If I had to give one criticism it would be a hint of hypocrisy toward the back of the book.  He refutes an opposing critic’s claim that he is overly fixated on the value of television advertising, and then spends an inordinate amount of the book praising the virtues of television advertising.  I think this was partly a result of compiling a number of blogs into a single book, but my experience has also taught me that his critic is likely not completely off the reservation.  My experience in advertising and media has taught me that ad agencies (which Bob works within) are disproportionately obsessed with television advertising (partly for the creative challenge and emotional appeal, but more because of the higher commissions agencies collect from television advertising).

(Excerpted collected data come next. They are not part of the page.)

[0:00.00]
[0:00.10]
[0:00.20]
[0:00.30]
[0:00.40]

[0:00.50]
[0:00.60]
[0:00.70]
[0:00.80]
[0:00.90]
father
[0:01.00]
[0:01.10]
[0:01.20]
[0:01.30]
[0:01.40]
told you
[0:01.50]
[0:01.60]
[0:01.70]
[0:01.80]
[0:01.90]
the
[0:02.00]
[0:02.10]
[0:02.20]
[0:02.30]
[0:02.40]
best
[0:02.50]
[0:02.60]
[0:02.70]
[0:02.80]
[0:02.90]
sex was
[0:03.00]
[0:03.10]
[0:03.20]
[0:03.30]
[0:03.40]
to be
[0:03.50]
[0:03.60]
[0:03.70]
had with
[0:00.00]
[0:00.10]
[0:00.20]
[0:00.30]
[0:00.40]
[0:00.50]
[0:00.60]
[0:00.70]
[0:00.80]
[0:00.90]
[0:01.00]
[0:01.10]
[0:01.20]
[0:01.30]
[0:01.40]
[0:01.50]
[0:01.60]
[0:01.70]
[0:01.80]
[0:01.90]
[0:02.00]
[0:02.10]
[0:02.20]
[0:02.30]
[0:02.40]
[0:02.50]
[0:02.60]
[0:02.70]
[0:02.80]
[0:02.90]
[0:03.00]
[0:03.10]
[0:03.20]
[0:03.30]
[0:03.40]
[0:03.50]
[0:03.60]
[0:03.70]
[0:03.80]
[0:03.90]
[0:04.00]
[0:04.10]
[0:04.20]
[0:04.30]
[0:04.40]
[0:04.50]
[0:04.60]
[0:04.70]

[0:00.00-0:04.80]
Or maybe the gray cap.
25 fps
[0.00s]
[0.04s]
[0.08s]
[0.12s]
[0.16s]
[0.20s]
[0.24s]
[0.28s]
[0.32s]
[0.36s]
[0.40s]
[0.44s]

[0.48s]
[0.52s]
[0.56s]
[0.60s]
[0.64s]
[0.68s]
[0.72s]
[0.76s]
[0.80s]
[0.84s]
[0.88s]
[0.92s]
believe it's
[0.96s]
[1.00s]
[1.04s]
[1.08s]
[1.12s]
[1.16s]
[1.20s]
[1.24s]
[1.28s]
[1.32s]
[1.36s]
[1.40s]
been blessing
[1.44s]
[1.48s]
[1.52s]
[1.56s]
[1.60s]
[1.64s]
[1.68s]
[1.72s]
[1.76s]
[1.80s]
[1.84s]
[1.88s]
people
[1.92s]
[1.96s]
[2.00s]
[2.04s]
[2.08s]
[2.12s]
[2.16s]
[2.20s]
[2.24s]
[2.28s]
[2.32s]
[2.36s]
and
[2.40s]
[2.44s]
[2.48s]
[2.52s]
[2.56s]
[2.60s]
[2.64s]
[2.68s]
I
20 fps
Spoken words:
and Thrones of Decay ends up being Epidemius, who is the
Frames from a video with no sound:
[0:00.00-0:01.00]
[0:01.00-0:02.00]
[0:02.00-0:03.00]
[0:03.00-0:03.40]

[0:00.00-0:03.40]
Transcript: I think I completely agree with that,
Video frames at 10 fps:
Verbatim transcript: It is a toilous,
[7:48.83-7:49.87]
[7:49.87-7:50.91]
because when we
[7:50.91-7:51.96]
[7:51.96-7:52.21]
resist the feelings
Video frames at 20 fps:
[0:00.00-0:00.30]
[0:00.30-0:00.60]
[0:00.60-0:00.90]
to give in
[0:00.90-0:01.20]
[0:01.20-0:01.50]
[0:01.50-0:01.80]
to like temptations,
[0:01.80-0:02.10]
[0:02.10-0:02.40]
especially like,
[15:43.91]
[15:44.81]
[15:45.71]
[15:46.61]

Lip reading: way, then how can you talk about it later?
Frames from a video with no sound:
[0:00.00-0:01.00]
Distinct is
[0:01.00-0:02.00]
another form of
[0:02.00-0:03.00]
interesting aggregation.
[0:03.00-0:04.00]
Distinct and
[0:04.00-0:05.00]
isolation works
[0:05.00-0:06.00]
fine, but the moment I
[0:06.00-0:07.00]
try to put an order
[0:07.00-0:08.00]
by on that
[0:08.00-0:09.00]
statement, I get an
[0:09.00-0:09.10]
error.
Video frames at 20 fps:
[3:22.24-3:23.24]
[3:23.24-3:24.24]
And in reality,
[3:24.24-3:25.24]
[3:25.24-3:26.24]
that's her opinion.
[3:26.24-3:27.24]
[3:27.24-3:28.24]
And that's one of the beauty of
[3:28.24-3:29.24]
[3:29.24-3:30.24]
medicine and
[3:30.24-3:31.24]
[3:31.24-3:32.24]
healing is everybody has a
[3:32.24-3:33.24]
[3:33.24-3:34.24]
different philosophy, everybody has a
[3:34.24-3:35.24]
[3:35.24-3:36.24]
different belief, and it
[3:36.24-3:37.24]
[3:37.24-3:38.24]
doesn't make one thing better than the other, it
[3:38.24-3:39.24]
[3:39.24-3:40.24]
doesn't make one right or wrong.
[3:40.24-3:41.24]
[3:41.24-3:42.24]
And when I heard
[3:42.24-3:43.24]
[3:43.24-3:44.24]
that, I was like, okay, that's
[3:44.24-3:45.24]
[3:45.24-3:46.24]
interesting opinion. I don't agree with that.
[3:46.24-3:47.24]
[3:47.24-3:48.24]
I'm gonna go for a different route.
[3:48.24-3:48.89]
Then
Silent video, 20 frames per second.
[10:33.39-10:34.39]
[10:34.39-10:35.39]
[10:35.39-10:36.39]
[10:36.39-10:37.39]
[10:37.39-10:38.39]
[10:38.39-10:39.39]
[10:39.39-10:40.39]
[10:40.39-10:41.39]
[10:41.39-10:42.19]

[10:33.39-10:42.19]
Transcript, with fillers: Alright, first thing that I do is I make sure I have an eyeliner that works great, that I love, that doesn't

Don’t get caught up in my criticism in this review.  Bob’s tips on selling and creating strong advertising are priceless.  He also manages to make it entertaining.
Here are a few passages that caught my attention:
“After 100 years in the agency business, I still have no idea how to create great ads.  It’s a code I haven’t cracked.  But I do know how to sell them.  Get your real creative leader together with their real decision maker and get everyone else out of the f**king way.”
“The best advertising is strategically wise, creatively pleasing, and specific.”
“So far, there has been one type of online advertising that has been clear and unqualified success: search.  But search is limited.  Mostly, we use search once we have decided to buy, much like we used the Yellow Pages.  Search fulfills demand; it doesn’t create demand.”
“You see, solving real problems requires unpleasantness.  Systems have to be changed.  Products have to be redesigned.  People have to be fired.  Floors have to be swept and walls have to be painted.”
“In my experience, the ability to synthesize an imaginative strategy is unrelated to job title.  It has to do with intelligence.  Let the most intelligent people do the strategizing, regardless of their titles.”